When I got there I felt something about the building. It just relaxed me and I felt good. A few weeks later I started my first course to learn the basics of drawing. As the weeks went on every time I went to Start I didn’t want to leave. I had some materials at home and I’d put the radio on low and draw. It helped me relax and it whiled away the hours – the time just went.

One of Peter Broome’s ceramics, on show at the People’s History Museum in October

My creativity had started to come out and when my first course finished I was completely gutted, but then I signed up to do photography and ceramics. When you’re ill the world passes you by, but I was learning to notice things again and it was a massive lift after 20 years of mental ill health.

Soon I became a volunteer for Recovery Pathways, helping out at courses in the National Football Museum. I accessed courses at Greater Manchester Mental Health’s Recovery Academy and became a peer mentor. Now I can use my lived experience to help others.

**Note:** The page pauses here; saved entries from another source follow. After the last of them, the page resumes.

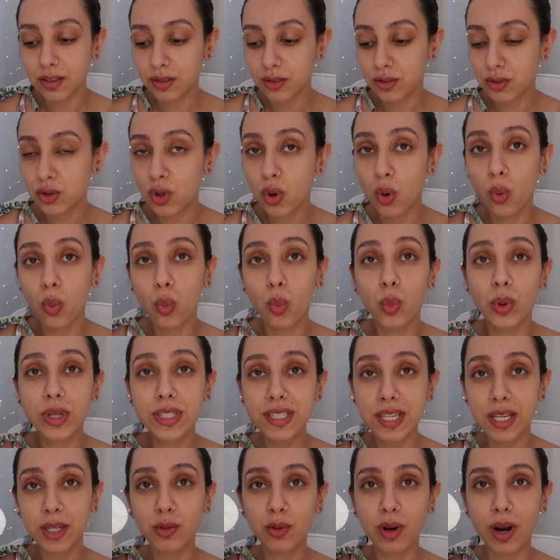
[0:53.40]
So
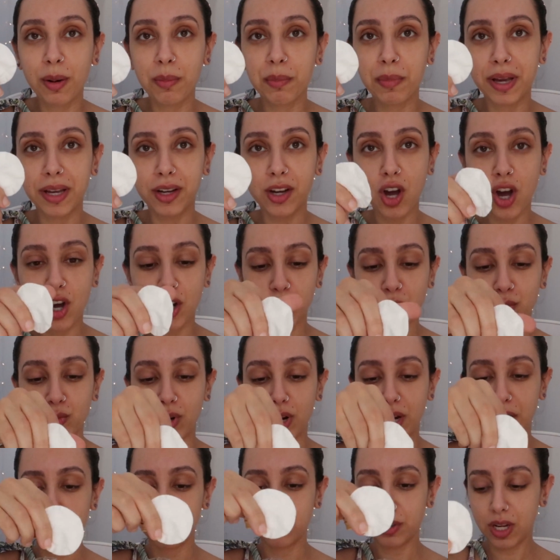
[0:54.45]
once I grab my cotton
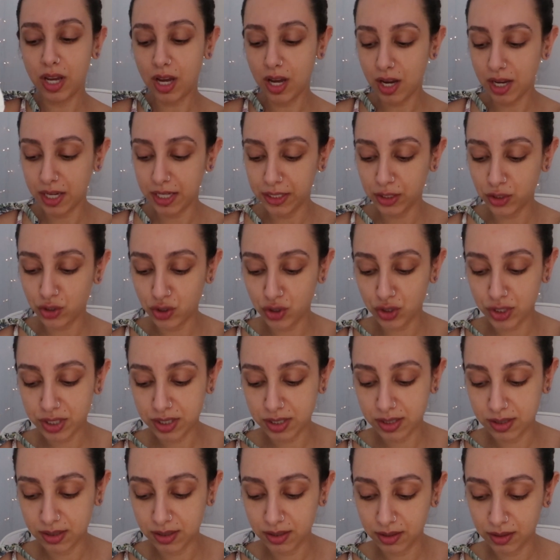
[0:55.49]
round, I just
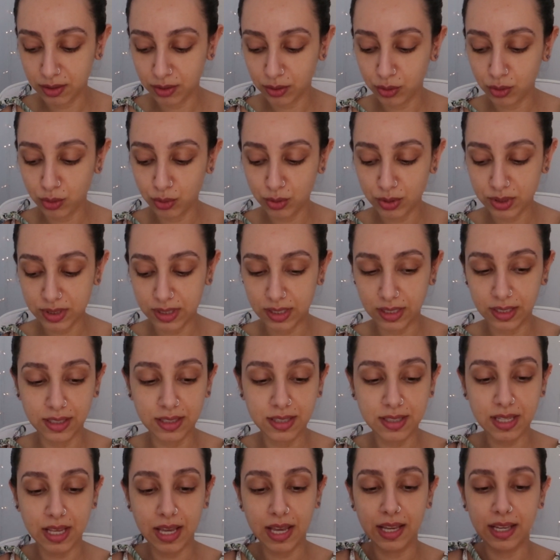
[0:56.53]
use
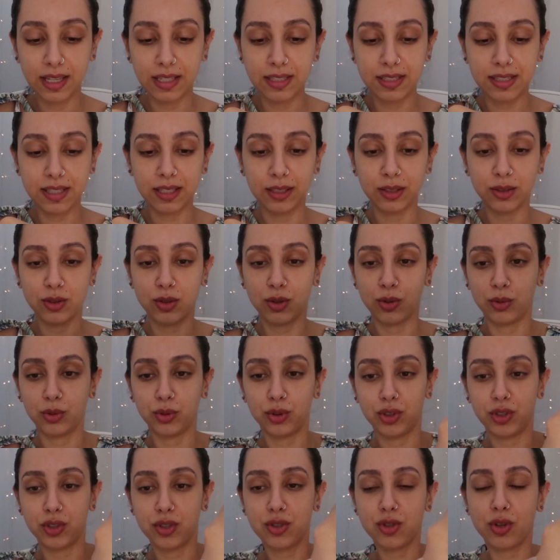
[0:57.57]
this as a
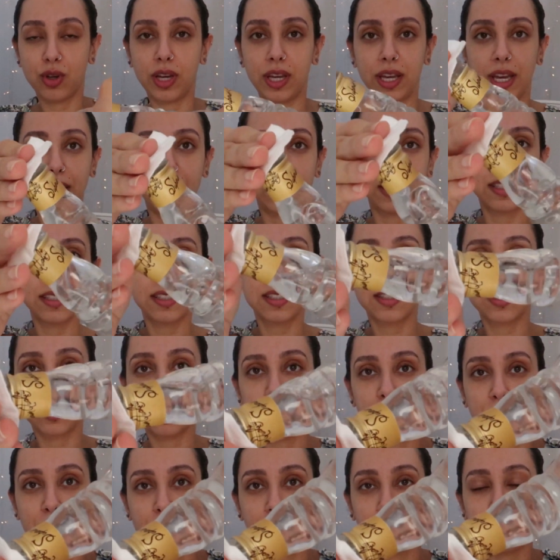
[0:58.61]
toner. So I add
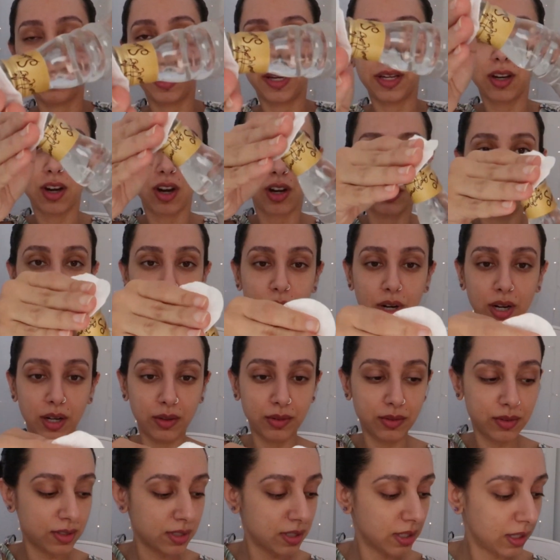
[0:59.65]
some of my cotton
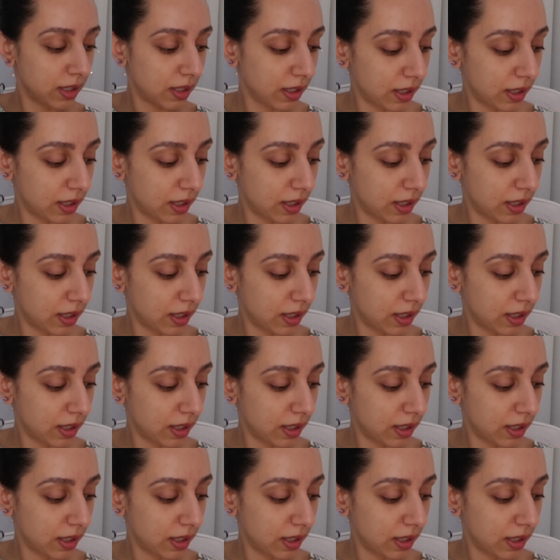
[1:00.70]
rounds.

It’s difficult to put into words the difference Recovery Pathways has made to my life. Having time to yourself to do something creative and connect with other people has transformed my life. I volunteer on an adult inpatient mental health unit and I can see myself getting a paid job in the NHS. I look in the mirror and see that I’ve put weight on. I think ‘You’re looking really well’ and people say the same. I feel great now.

Over the last few months I have been working on a piece of figurative ceramic artwork. It will be featured alongside other people’s paintings, sculptures, textiles and words at our annual exhibition. This year the theme is Let’s Figure it Out and it will run during Mental Health Awareness Week at the People’s History Museum from Tuesday 8 October.